WHAT YOU SHOULD DO => Please repeat the data below exactly, with the pictures removed.

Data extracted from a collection

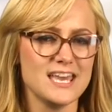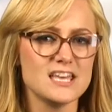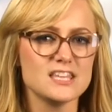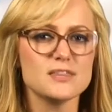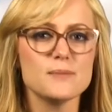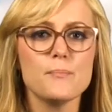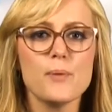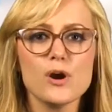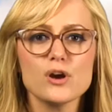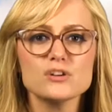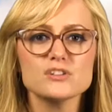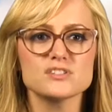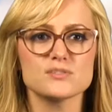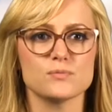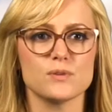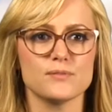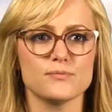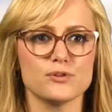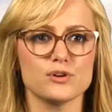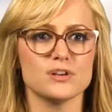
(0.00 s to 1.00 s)
The park's
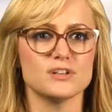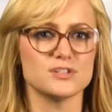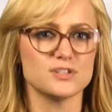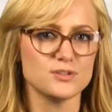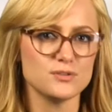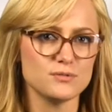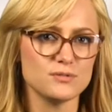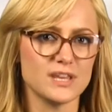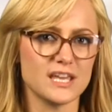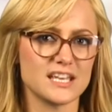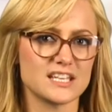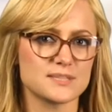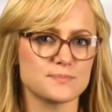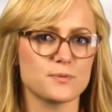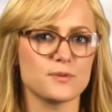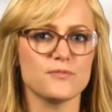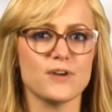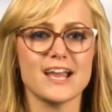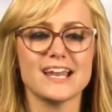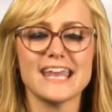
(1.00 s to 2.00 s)
river and two lakes
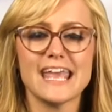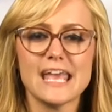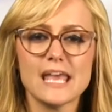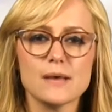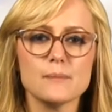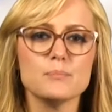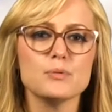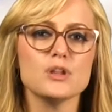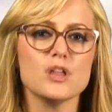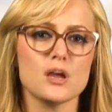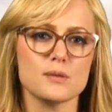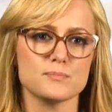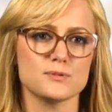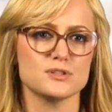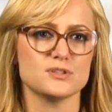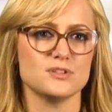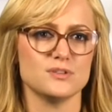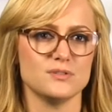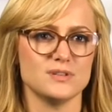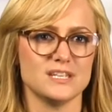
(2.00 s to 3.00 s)
provide ample
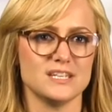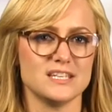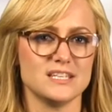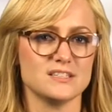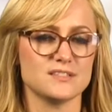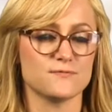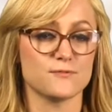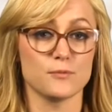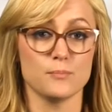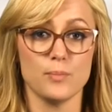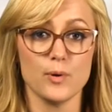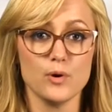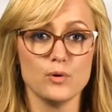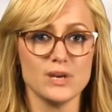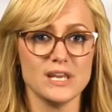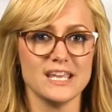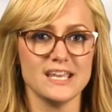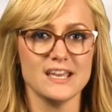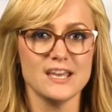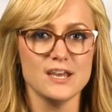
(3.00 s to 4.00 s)
opportunities for
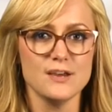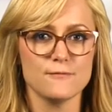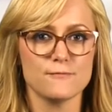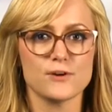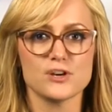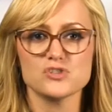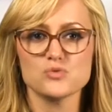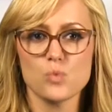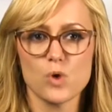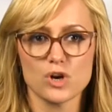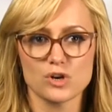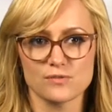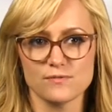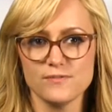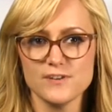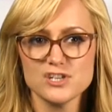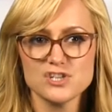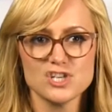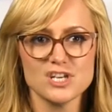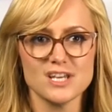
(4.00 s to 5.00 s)
boating, freshwater
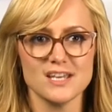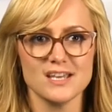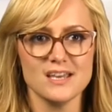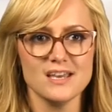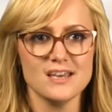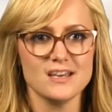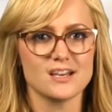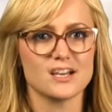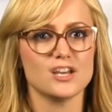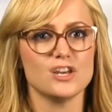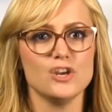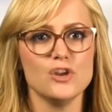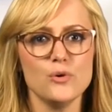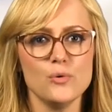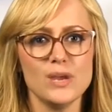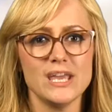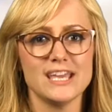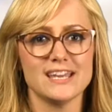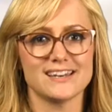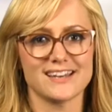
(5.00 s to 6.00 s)
fishing,
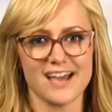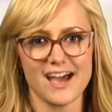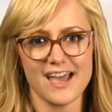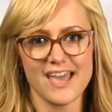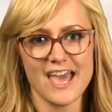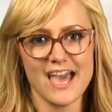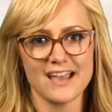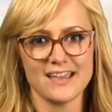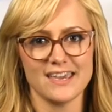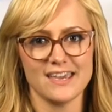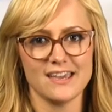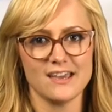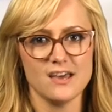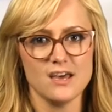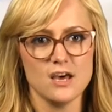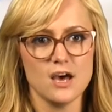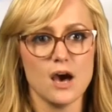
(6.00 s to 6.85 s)
canoeing, and kayaking.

RESPONSE AREA =>
(0.00 s to 1.00 s)
The park's
(1.00 s to 2.00 s)
river and two lakes
(2.00 s to 3.00 s)
provide ample
(3.00 s to 4.00 s)
opportunities for
(4.00 s to 5.00 s)
boating, freshwater
(5.00 s to 6.00 s)
fishing,
(6.00 s to 6.85 s)
canoeing, and kayaking.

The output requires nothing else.